(Stored items from a collection)
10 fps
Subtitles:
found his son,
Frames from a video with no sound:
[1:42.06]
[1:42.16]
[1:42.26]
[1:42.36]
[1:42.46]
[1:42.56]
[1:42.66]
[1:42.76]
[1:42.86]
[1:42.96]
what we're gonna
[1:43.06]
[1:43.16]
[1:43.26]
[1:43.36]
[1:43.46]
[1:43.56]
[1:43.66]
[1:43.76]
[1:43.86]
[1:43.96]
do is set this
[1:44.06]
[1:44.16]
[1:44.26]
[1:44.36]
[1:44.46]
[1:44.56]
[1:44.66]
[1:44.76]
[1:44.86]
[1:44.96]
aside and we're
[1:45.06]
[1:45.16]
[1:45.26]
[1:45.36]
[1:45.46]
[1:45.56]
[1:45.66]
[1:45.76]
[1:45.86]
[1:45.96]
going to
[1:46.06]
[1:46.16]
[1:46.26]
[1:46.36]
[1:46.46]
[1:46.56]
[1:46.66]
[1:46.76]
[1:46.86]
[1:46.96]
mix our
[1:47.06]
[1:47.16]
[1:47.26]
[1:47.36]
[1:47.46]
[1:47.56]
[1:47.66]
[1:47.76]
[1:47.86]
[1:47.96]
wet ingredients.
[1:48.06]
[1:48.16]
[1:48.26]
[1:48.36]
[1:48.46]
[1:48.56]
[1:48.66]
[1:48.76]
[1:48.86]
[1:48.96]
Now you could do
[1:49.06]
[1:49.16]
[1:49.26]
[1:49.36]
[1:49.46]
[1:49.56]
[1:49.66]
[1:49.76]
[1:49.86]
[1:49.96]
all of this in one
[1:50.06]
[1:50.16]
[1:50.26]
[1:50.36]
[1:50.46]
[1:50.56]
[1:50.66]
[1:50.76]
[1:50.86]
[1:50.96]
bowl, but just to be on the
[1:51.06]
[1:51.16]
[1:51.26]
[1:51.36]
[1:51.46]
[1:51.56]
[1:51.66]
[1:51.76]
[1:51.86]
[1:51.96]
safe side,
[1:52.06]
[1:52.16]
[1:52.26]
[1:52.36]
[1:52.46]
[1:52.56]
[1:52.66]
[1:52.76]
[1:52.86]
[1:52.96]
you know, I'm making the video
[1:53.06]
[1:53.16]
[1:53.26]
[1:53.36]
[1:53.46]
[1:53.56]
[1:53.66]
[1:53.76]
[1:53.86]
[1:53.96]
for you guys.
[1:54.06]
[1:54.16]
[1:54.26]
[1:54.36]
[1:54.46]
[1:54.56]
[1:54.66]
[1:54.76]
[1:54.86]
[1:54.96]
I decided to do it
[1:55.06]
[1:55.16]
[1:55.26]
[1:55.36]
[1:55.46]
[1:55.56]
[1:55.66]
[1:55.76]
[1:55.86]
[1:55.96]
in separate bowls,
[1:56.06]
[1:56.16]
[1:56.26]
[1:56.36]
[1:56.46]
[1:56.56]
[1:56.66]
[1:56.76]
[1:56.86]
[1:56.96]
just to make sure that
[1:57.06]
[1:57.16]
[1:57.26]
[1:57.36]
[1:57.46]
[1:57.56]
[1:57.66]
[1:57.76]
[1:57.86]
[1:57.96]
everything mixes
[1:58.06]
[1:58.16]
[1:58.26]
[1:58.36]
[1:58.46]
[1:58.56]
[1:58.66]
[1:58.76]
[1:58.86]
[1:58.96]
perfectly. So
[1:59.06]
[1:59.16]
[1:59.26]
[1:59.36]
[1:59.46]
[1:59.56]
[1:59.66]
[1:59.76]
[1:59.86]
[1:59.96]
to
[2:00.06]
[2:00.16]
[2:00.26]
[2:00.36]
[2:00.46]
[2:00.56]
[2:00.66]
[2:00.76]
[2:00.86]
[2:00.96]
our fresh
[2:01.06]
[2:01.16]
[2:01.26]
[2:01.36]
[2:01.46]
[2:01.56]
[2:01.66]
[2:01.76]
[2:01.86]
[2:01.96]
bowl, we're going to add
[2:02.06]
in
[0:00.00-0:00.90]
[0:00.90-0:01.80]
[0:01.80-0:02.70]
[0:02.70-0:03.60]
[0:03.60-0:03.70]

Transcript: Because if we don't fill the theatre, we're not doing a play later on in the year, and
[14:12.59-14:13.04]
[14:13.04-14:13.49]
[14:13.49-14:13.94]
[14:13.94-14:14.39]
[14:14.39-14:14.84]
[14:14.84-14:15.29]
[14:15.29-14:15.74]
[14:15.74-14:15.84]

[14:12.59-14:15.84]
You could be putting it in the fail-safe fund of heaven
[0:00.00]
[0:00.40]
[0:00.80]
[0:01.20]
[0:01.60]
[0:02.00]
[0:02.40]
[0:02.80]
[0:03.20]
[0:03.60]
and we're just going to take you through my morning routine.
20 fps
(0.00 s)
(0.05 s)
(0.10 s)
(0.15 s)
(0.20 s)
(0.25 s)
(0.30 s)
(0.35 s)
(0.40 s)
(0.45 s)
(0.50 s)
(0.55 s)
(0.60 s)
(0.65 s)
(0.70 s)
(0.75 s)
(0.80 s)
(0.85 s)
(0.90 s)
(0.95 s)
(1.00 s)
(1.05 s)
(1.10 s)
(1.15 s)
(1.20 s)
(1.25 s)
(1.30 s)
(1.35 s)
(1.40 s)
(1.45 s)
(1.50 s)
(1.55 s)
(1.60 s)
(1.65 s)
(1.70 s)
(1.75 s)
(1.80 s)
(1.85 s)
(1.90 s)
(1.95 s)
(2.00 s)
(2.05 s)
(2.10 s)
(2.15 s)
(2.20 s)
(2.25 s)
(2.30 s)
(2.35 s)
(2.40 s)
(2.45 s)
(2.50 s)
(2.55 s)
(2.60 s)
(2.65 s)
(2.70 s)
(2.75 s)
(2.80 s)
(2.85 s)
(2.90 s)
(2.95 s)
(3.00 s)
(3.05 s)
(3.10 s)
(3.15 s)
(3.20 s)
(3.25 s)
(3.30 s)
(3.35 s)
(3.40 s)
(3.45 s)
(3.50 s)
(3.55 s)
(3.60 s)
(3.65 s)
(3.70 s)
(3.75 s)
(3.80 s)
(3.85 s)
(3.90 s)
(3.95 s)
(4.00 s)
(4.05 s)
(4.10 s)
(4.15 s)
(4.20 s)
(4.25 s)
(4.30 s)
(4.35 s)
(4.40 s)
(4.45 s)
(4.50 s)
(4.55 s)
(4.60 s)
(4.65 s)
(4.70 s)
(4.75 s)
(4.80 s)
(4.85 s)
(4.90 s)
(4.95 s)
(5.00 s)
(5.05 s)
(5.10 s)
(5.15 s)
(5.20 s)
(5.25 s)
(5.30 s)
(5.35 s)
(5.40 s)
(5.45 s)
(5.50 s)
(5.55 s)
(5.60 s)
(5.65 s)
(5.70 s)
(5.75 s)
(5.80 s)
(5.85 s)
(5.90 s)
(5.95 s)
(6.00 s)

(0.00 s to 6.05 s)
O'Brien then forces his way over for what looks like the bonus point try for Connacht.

(WHAT IS BEING ASKED) Reproduce, please, every line of the records above without alteration.

(SOLVED EXERCISE)
10 fps
Subtitles:
found his son,
Frames from a video with no sound:
[1:42.06]
[1:42.16]
[1:42.26]
[1:42.36]
[1:42.46]
[1:42.56]
[1:42.66]
[1:42.76]
[1:42.86]
[1:42.96]
what we're gonna
[1:43.06]
[1:43.16]
[1:43.26]
[1:43.36]
[1:43.46]
[1:43.56]
[1:43.66]
[1:43.76]
[1:43.86]
[1:43.96]
do is set this
[1:44.06]
[1:44.16]
[1:44.26]
[1:44.36]
[1:44.46]
[1:44.56]
[1:44.66]
[1:44.76]
[1:44.86]
[1:44.96]
aside and we're
[1:45.06]
[1:45.16]
[1:45.26]
[1:45.36]
[1:45.46]
[1:45.56]
[1:45.66]
[1:45.76]
[1:45.86]
[1:45.96]
going to
[1:46.06]
[1:46.16]
[1:46.26]
[1:46.36]
[1:46.46]
[1:46.56]
[1:46.66]
[1:46.76]
[1:46.86]
[1:46.96]
mix our
[1:47.06]
[1:47.16]
[1:47.26]
[1:47.36]
[1:47.46]
[1:47.56]
[1:47.66]
[1:47.76]
[1:47.86]
[1:47.96]
wet ingredients.
[1:48.06]
[1:48.16]
[1:48.26]
[1:48.36]
[1:48.46]
[1:48.56]
[1:48.66]
[1:48.76]
[1:48.86]
[1:48.96]
Now you could do
[1:49.06]
[1:49.16]
[1:49.26]
[1:49.36]
[1:49.46]
[1:49.56]
[1:49.66]
[1:49.76]
[1:49.86]
[1:49.96]
all of this in one
[1:50.06]
[1:50.16]
[1:50.26]
[1:50.36]
[1:50.46]
[1:50.56]
[1:50.66]
[1:50.76]
[1:50.86]
[1:50.96]
bowl, but just to be on the
[1:51.06]
[1:51.16]
[1:51.26]
[1:51.36]
[1:51.46]
[1:51.56]
[1:51.66]
[1:51.76]
[1:51.86]
[1:51.96]
safe side,
[1:52.06]
[1:52.16]
[1:52.26]
[1:52.36]
[1:52.46]
[1:52.56]
[1:52.66]
[1:52.76]
[1:52.86]
[1:52.96]
you know, I'm making the video
[1:53.06]
[1:53.16]
[1:53.26]
[1:53.36]
[1:53.46]
[1:53.56]
[1:53.66]
[1:53.76]
[1:53.86]
[1:53.96]
for you guys.
[1:54.06]
[1:54.16]
[1:54.26]
[1:54.36]
[1:54.46]
[1:54.56]
[1:54.66]
[1:54.76]
[1:54.86]
[1:54.96]
I decided to do it
[1:55.06]
[1:55.16]
[1:55.26]
[1:55.36]
[1:55.46]
[1:55.56]
[1:55.66]
[1:55.76]
[1:55.86]
[1:55.96]
in separate bowls,
[1:56.06]
[1:56.16]
[1:56.26]
[1:56.36]
[1:56.46]
[1:56.56]
[1:56.66]
[1:56.76]
[1:56.86]
[1:56.96]
just to make sure that
[1:57.06]
[1:57.16]
[1:57.26]
[1:57.36]
[1:57.46]
[1:57.56]
[1:57.66]
[1:57.76]
[1:57.86]
[1:57.96]
everything mixes
[1:58.06]
[1:58.16]
[1:58.26]
[1:58.36]
[1:58.46]
[1:58.56]
[1:58.66]
[1:58.76]
[1:58.86]
[1:58.96]
perfectly. So
[1:59.06]
[1:59.16]
[1:59.26]
[1:59.36]
[1:59.46]
[1:59.56]
[1:59.66]
[1:59.76]
[1:59.86]
[1:59.96]
to
[2:00.06]
[2:00.16]
[2:00.26]
[2:00.36]
[2:00.46]
[2:00.56]
[2:00.66]
[2:00.76]
[2:00.86]
[2:00.96]
our fresh
[2:01.06]
[2:01.16]
[2:01.26]
[2:01.36]
[2:01.46]
[2:01.56]
[2:01.66]
[2:01.76]
[2:01.86]
[2:01.96]
bowl, we're going to add
[2:02.06]
in
[0:00.00-0:00.90]
[0:00.90-0:01.80]
[0:01.80-0:02.70]
[0:02.70-0:03.60]
[0:03.60-0:03.70]

Transcript: Because if we don't fill the theatre, we're not doing a play later on in the year, and
[14:12.59-14:13.04]
[14:13.04-14:13.49]
[14:13.49-14:13.94]
[14:13.94-14:14.39]
[14:14.39-14:14.84]
[14:14.84-14:15.29]
[14:15.29-14:15.74]
[14:15.74-14:15.84]

[14:12.59-14:15.84]
You could be putting it in the fail-safe fund of heaven
[0:00.00]
[0:00.40]
[0:00.80]
[0:01.20]
[0:01.60]
[0:02.00]
[0:02.40]
[0:02.80]
[0:03.20]
[0:03.60]
and we're just going to take you through my morning routine.
20 fps
(0.00 s)
(0.05 s)
(0.10 s)
(0.15 s)
(0.20 s)
(0.25 s)
(0.30 s)
(0.35 s)
(0.40 s)
(0.45 s)
(0.50 s)
(0.55 s)
(0.60 s)
(0.65 s)
(0.70 s)
(0.75 s)
(0.80 s)
(0.85 s)
(0.90 s)
(0.95 s)
(1.00 s)
(1.05 s)
(1.10 s)
(1.15 s)
(1.20 s)
(1.25 s)
(1.30 s)
(1.35 s)
(1.40 s)
(1.45 s)
(1.50 s)
(1.55 s)
(1.60 s)
(1.65 s)
(1.70 s)
(1.75 s)
(1.80 s)
(1.85 s)
(1.90 s)
(1.95 s)
(2.00 s)
(2.05 s)
(2.10 s)
(2.15 s)
(2.20 s)
(2.25 s)
(2.30 s)
(2.35 s)
(2.40 s)
(2.45 s)
(2.50 s)
(2.55 s)
(2.60 s)
(2.65 s)
(2.70 s)
(2.75 s)
(2.80 s)
(2.85 s)
(2.90 s)
(2.95 s)
(3.00 s)
(3.05 s)
(3.10 s)
(3.15 s)
(3.20 s)
(3.25 s)
(3.30 s)
(3.35 s)
(3.40 s)
(3.45 s)
(3.50 s)
(3.55 s)
(3.60 s)
(3.65 s)
(3.70 s)
(3.75 s)
(3.80 s)
(3.85 s)
(3.90 s)
(3.95 s)
(4.00 s)
(4.05 s)
(4.10 s)
(4.15 s)
(4.20 s)
(4.25 s)
(4.30 s)
(4.35 s)
(4.40 s)
(4.45 s)
(4.50 s)
(4.55 s)
(4.60 s)
(4.65 s)
(4.70 s)
(4.75 s)
(4.80 s)
(4.85 s)
(4.90 s)
(4.95 s)
(5.00 s)
(5.05 s)
(5.10 s)
(5.15 s)
(5.20 s)
(5.25 s)
(5.30 s)
(5.35 s)
(5.40 s)
(5.45 s)
(5.50 s)
(5.55 s)
(5.60 s)
(5.65 s)
(5.70 s)
(5.75 s)
(5.80 s)
(5.85 s)
(5.90 s)
(5.95 s)
(6.00 s)

(0.00 s to 6.05 s)
O'Brien then forces his way over for what looks like the bonus point try for Connacht.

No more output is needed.